REQUIRED WORK >> Once the line containing "Lip reading: I'll" is reached, copy it and every line after it exactly, to the end of the material, without pictures.

◇ ◇ ◇ ◇

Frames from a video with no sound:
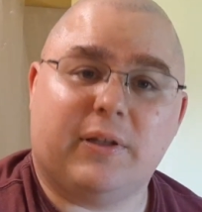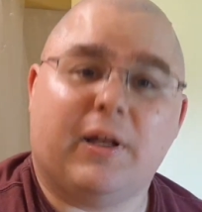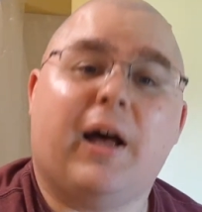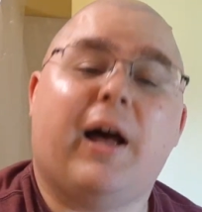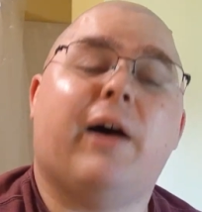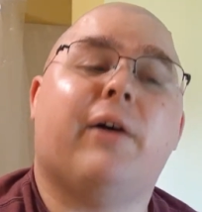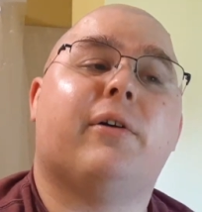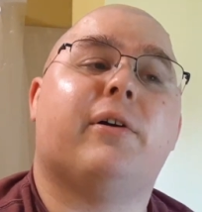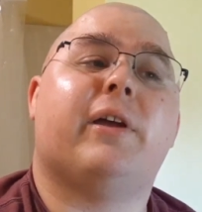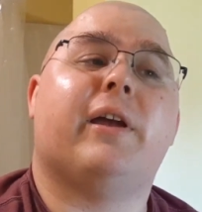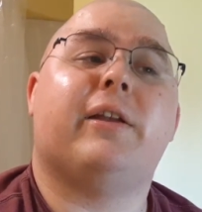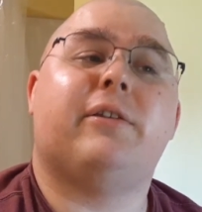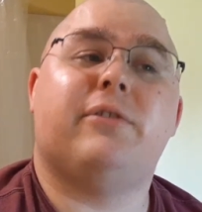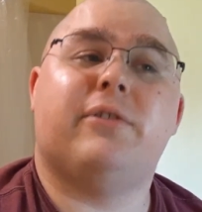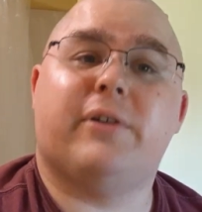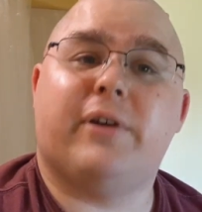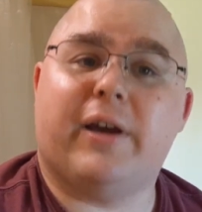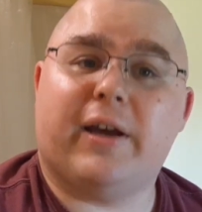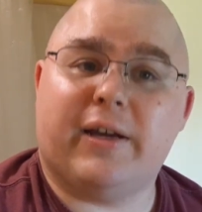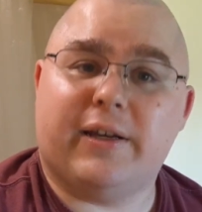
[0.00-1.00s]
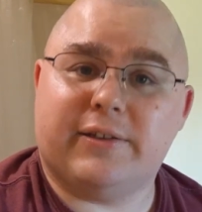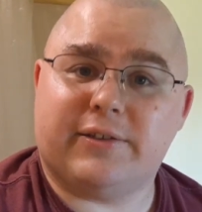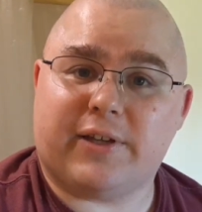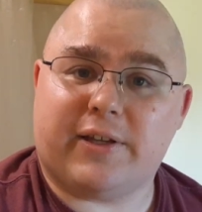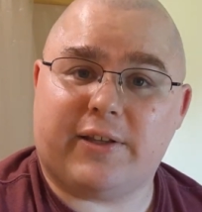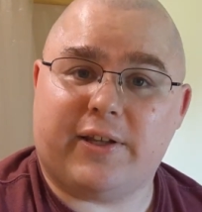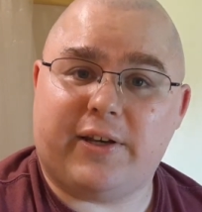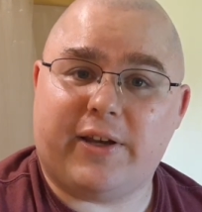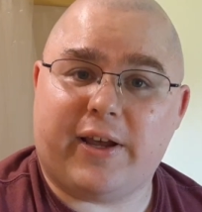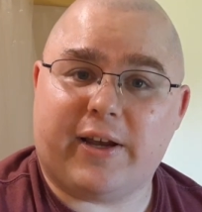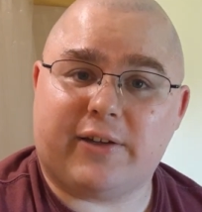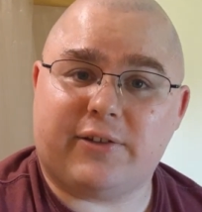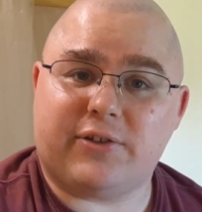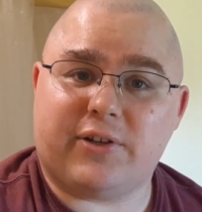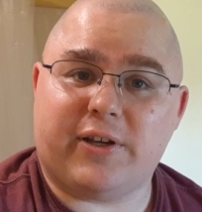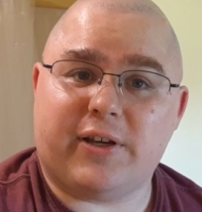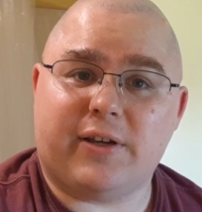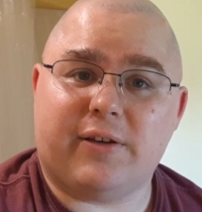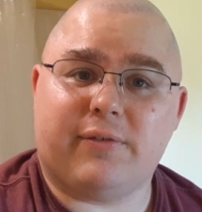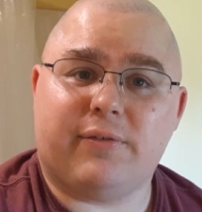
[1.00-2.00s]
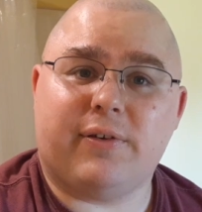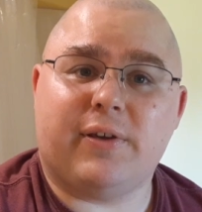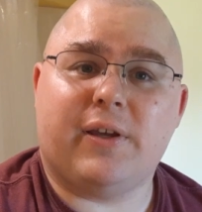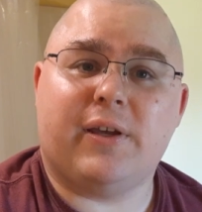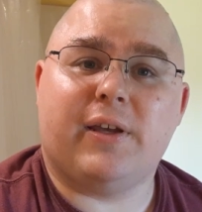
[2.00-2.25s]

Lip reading: I'll catch you guys on the next shave.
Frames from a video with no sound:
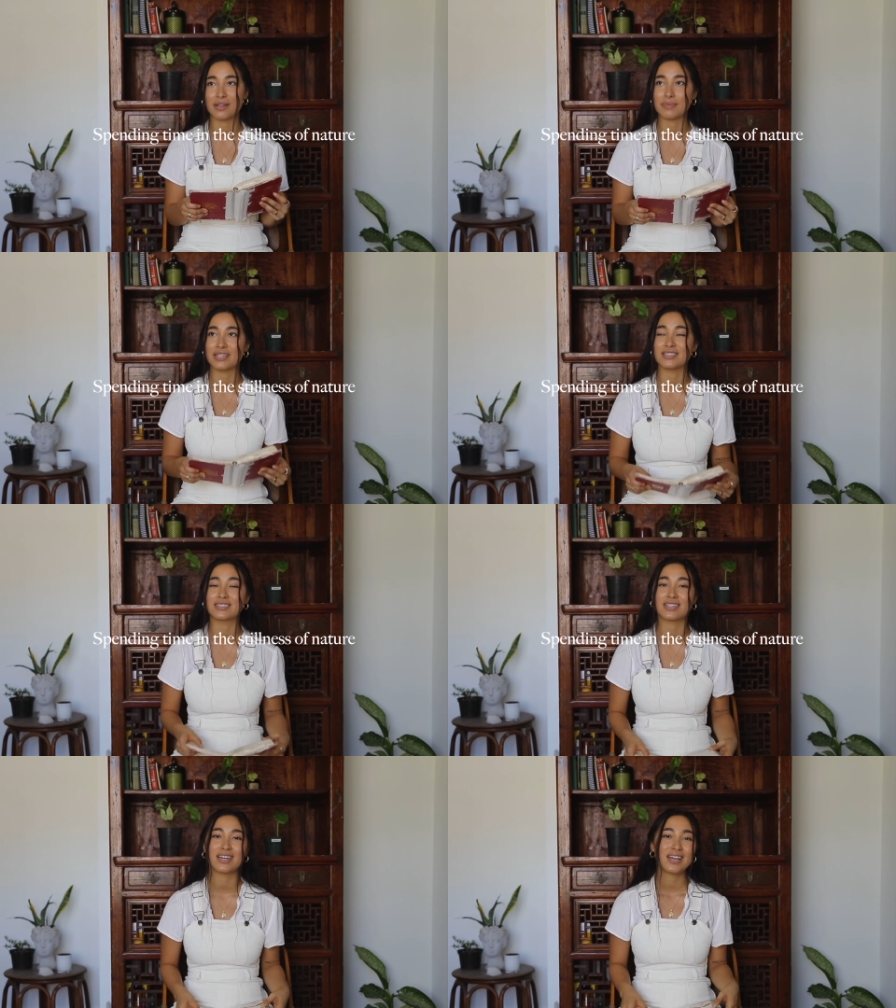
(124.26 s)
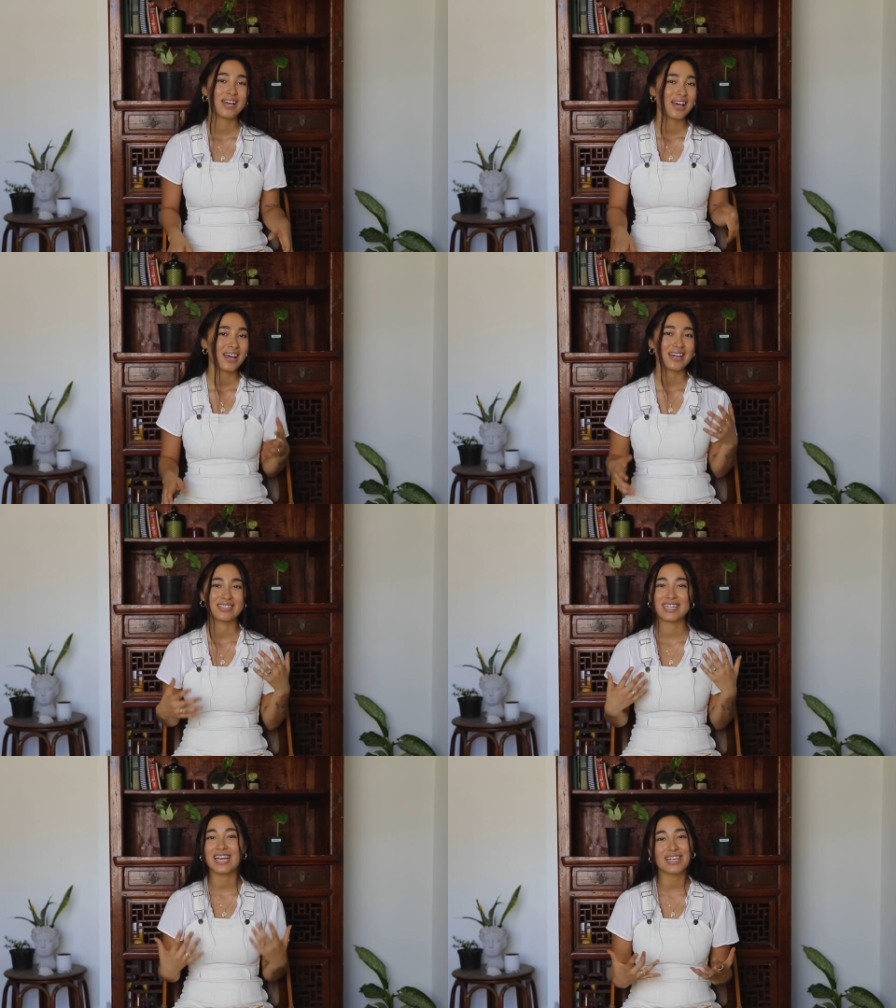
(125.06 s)
elements
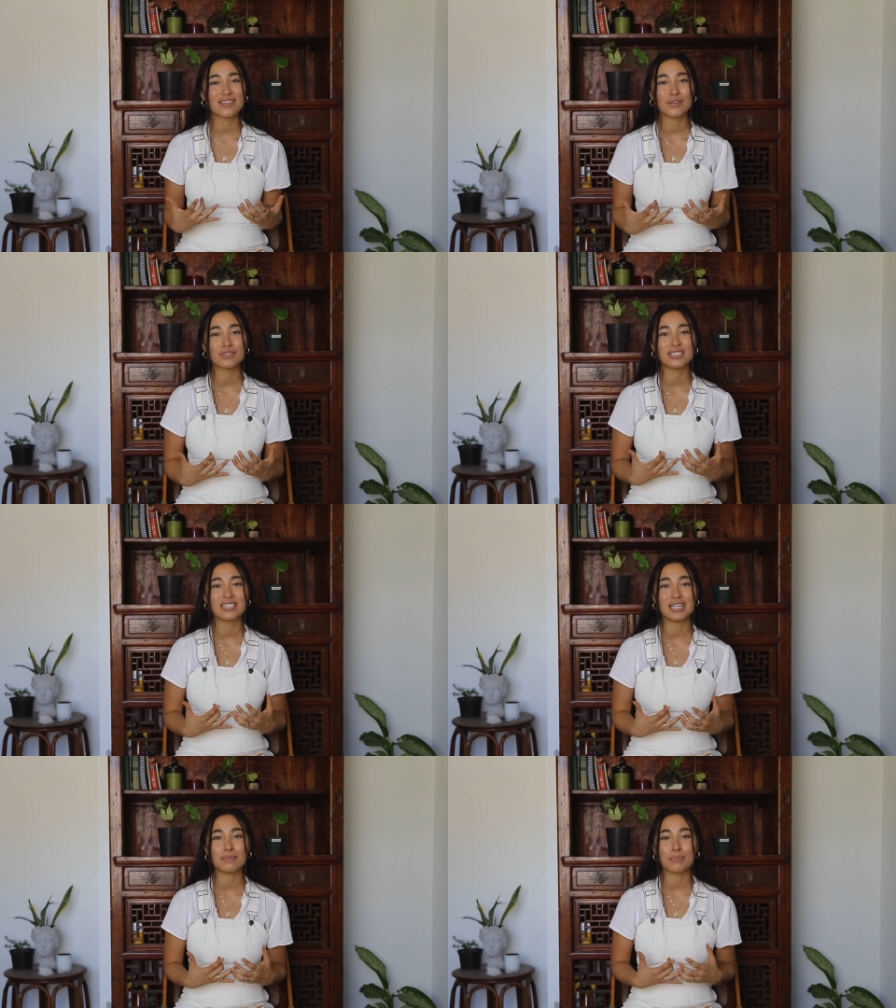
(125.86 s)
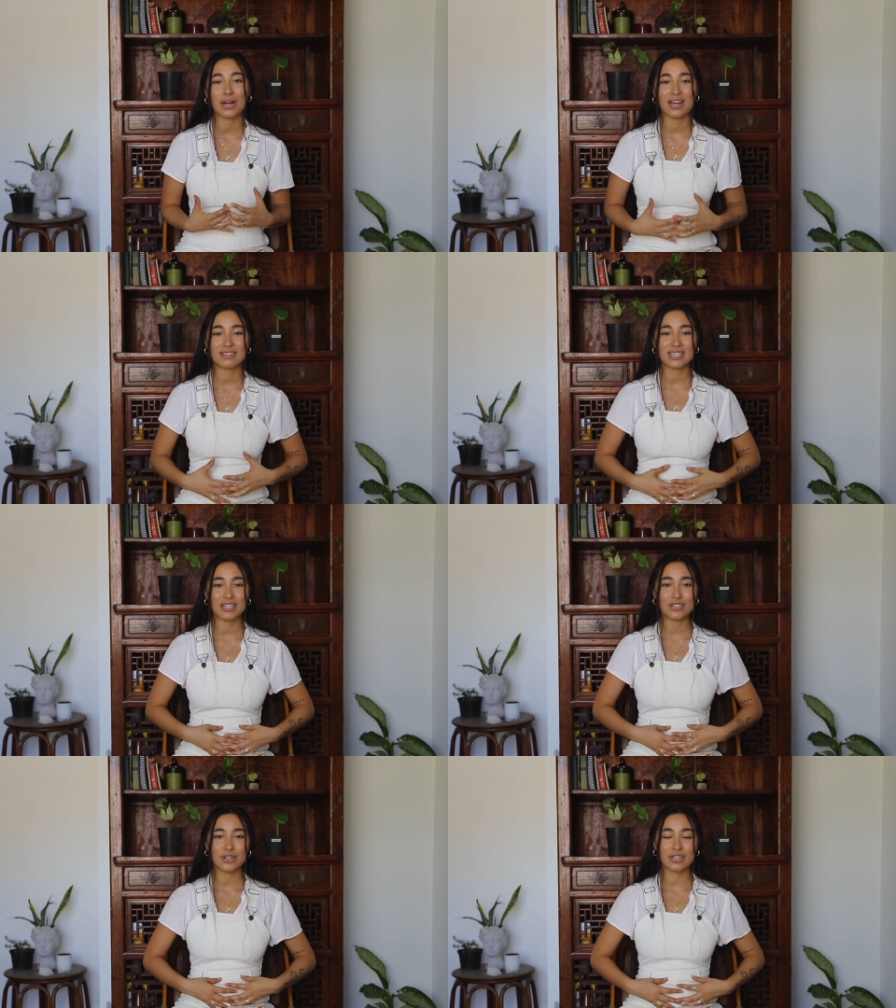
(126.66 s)
and taking those deep breaths
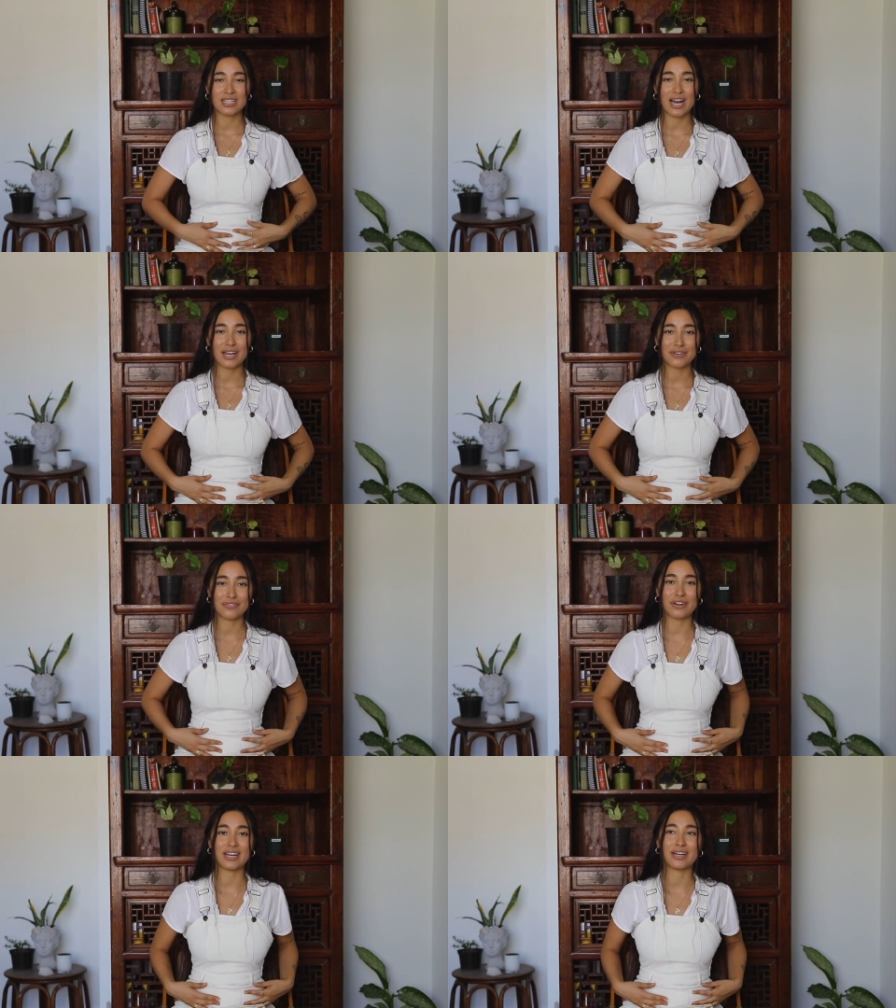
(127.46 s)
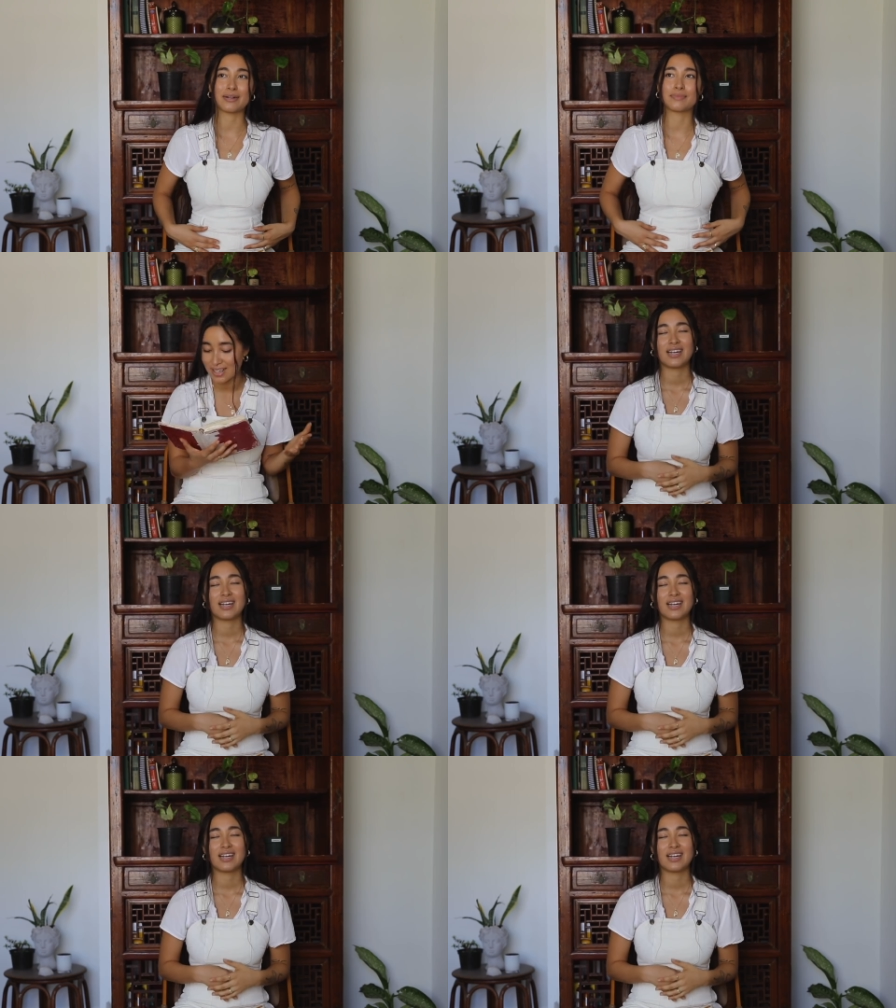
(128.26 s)
into your diaphragm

◇ ◇ ◇ ◇

TASK OUTPUT >>
Lip reading: I'll catch you guys on the next shave.
Frames from a video with no sound:
(124.26 s)
(125.06 s)
elements
(125.86 s)
(126.66 s)
and taking those deep breaths
(127.46 s)
(128.26 s)
into your diaphragm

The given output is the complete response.